**Source records:**
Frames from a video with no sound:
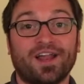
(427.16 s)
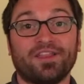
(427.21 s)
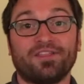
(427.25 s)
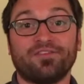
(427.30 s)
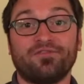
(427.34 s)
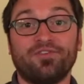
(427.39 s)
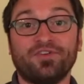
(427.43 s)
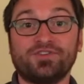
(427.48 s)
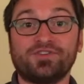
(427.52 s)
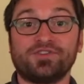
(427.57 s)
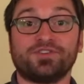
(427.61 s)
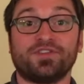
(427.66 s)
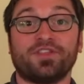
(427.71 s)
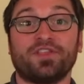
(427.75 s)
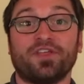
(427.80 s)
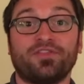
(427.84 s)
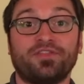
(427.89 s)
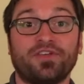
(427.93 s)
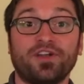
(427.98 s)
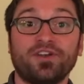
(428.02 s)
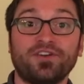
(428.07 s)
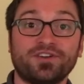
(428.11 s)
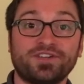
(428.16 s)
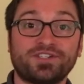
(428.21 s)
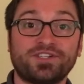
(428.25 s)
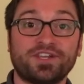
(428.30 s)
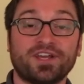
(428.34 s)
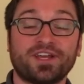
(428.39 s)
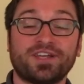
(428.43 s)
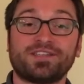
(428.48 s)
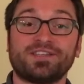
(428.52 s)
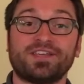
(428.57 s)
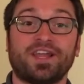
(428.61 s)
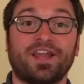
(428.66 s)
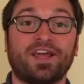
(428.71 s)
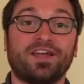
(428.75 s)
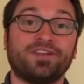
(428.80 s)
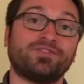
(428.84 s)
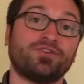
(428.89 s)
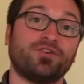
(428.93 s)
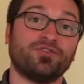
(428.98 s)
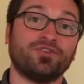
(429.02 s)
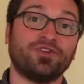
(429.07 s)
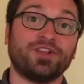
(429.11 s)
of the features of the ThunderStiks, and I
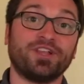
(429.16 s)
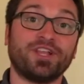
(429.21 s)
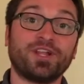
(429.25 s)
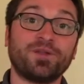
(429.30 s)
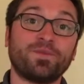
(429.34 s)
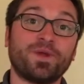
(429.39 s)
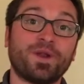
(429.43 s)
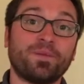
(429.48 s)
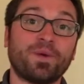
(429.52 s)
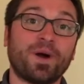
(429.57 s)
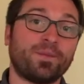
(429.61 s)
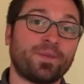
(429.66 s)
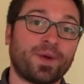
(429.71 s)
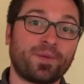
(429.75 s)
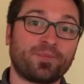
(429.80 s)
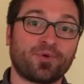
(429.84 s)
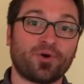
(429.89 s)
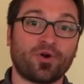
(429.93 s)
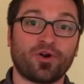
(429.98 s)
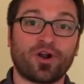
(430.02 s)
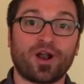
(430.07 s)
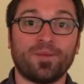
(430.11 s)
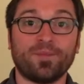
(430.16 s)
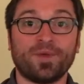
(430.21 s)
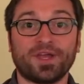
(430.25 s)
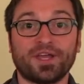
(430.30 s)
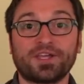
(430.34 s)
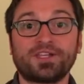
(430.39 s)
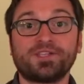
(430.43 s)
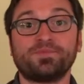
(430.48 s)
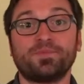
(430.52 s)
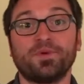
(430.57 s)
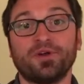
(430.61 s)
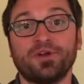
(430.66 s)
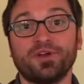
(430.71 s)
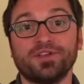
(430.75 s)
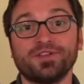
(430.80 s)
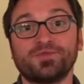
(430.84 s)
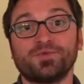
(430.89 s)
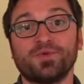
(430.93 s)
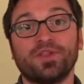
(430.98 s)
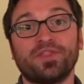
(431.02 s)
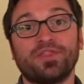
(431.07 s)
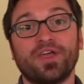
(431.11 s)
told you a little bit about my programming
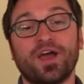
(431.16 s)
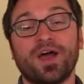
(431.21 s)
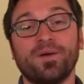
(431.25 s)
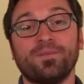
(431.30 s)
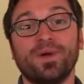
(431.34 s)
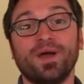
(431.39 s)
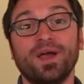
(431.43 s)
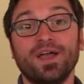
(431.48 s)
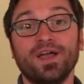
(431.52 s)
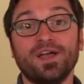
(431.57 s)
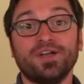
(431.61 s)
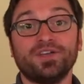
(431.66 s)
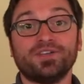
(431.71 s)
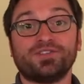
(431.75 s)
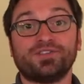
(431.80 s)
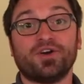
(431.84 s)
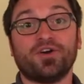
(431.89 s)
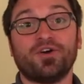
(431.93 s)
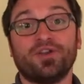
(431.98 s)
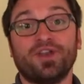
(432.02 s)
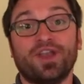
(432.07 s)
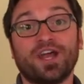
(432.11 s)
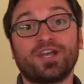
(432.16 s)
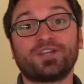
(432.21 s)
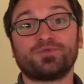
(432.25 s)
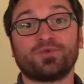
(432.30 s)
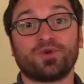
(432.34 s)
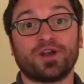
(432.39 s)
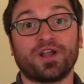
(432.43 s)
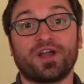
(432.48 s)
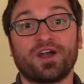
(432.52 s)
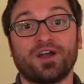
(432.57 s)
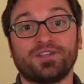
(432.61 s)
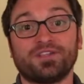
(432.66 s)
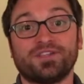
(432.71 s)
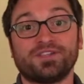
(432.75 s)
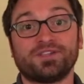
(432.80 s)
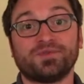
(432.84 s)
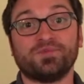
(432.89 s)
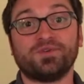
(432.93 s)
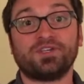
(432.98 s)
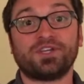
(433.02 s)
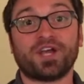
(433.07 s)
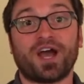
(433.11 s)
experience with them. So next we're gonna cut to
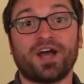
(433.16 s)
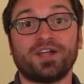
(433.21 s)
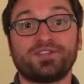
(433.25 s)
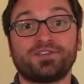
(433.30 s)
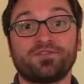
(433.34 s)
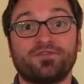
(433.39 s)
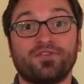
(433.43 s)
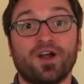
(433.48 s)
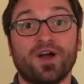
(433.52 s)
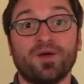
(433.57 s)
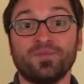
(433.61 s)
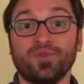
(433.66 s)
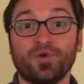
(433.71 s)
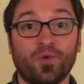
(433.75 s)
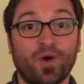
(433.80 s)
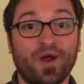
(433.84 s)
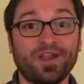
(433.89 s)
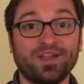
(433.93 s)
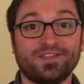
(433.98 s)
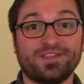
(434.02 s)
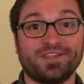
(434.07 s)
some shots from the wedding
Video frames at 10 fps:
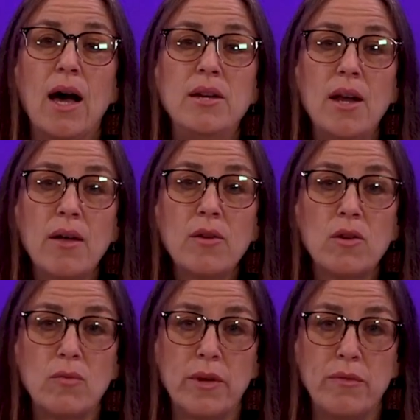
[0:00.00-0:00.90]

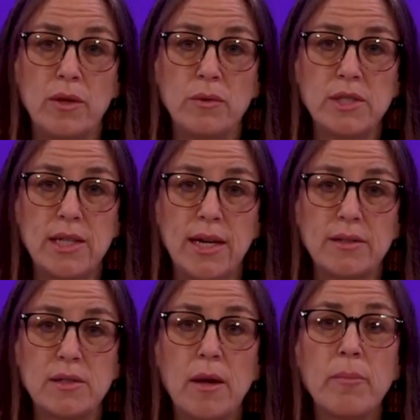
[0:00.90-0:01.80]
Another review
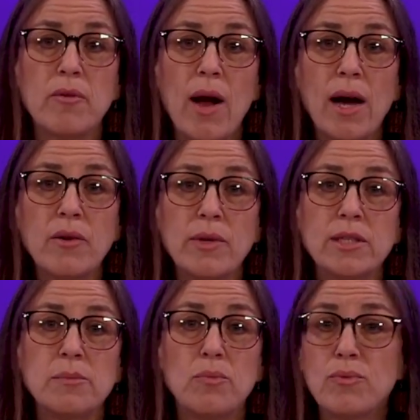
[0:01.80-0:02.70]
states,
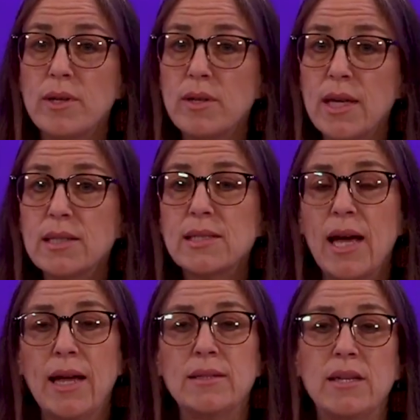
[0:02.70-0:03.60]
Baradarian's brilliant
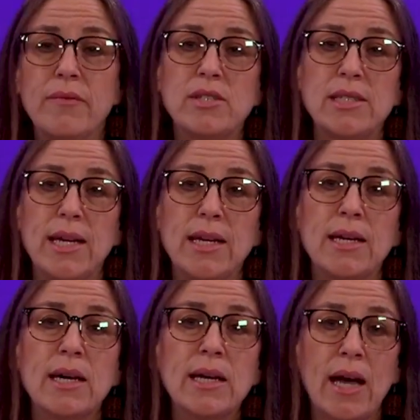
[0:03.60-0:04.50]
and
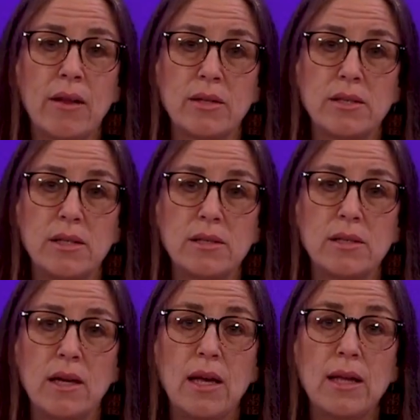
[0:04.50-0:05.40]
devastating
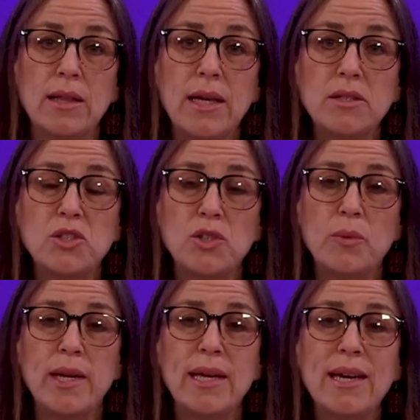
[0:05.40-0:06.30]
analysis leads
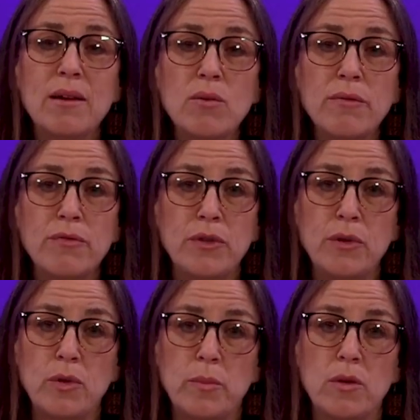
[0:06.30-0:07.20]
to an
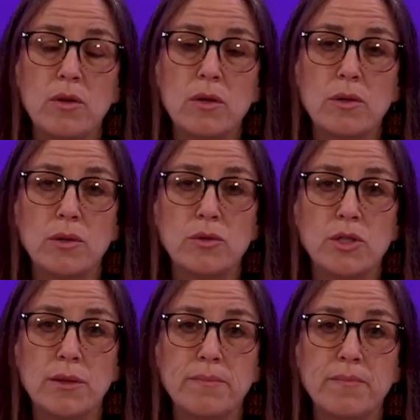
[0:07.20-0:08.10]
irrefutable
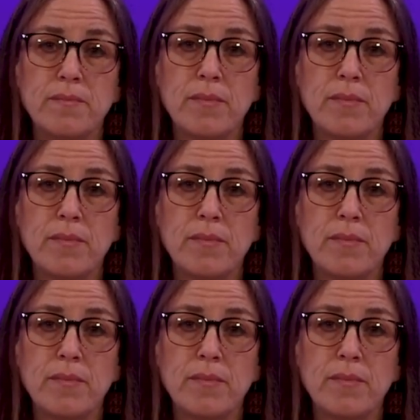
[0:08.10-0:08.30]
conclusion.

**Work request:**
Copy all of the data above exactly. Leave out every picture.

**Result of this task:**
Frames from a video with no sound:
(427.16 s)
(427.21 s)
(427.25 s)
(427.30 s)
(427.34 s)
(427.39 s)
(427.43 s)
(427.48 s)
(427.52 s)
(427.57 s)
(427.61 s)
(427.66 s)
(427.71 s)
(427.75 s)
(427.80 s)
(427.84 s)
(427.89 s)
(427.93 s)
(427.98 s)
(428.02 s)
(428.07 s)
(428.11 s)
(428.16 s)
(428.21 s)
(428.25 s)
(428.30 s)
(428.34 s)
(428.39 s)
(428.43 s)
(428.48 s)
(428.52 s)
(428.57 s)
(428.61 s)
(428.66 s)
(428.71 s)
(428.75 s)
(428.80 s)
(428.84 s)
(428.89 s)
(428.93 s)
(428.98 s)
(429.02 s)
(429.07 s)
(429.11 s)
of the features of the ThunderStiks, and I
(429.16 s)
(429.21 s)
(429.25 s)
(429.30 s)
(429.34 s)
(429.39 s)
(429.43 s)
(429.48 s)
(429.52 s)
(429.57 s)
(429.61 s)
(429.66 s)
(429.71 s)
(429.75 s)
(429.80 s)
(429.84 s)
(429.89 s)
(429.93 s)
(429.98 s)
(430.02 s)
(430.07 s)
(430.11 s)
(430.16 s)
(430.21 s)
(430.25 s)
(430.30 s)
(430.34 s)
(430.39 s)
(430.43 s)
(430.48 s)
(430.52 s)
(430.57 s)
(430.61 s)
(430.66 s)
(430.71 s)
(430.75 s)
(430.80 s)
(430.84 s)
(430.89 s)
(430.93 s)
(430.98 s)
(431.02 s)
(431.07 s)
(431.11 s)
told you a little bit about my programming
(431.16 s)
(431.21 s)
(431.25 s)
(431.30 s)
(431.34 s)
(431.39 s)
(431.43 s)
(431.48 s)
(431.52 s)
(431.57 s)
(431.61 s)
(431.66 s)
(431.71 s)
(431.75 s)
(431.80 s)
(431.84 s)
(431.89 s)
(431.93 s)
(431.98 s)
(432.02 s)
(432.07 s)
(432.11 s)
(432.16 s)
(432.21 s)
(432.25 s)
(432.30 s)
(432.34 s)
(432.39 s)
(432.43 s)
(432.48 s)
(432.52 s)
(432.57 s)
(432.61 s)
(432.66 s)
(432.71 s)
(432.75 s)
(432.80 s)
(432.84 s)
(432.89 s)
(432.93 s)
(432.98 s)
(433.02 s)
(433.07 s)
(433.11 s)
experience with them. So next we're gonna cut to
(433.16 s)
(433.21 s)
(433.25 s)
(433.30 s)
(433.34 s)
(433.39 s)
(433.43 s)
(433.48 s)
(433.52 s)
(433.57 s)
(433.61 s)
(433.66 s)
(433.71 s)
(433.75 s)
(433.80 s)
(433.84 s)
(433.89 s)
(433.93 s)
(433.98 s)
(434.02 s)
(434.07 s)
some shots from the wedding
Video frames at 10 fps:
[0:00.00-0:00.90]

[0:00.90-0:01.80]
Another review
[0:01.80-0:02.70]
states,
[0:02.70-0:03.60]
Baradarian's brilliant
[0:03.60-0:04.50]
and
[0:04.50-0:05.40]
devastating
[0:05.40-0:06.30]
analysis leads
[0:06.30-0:07.20]
to an
[0:07.20-0:08.10]
irrefutable
[0:08.10-0:08.30]
conclusion.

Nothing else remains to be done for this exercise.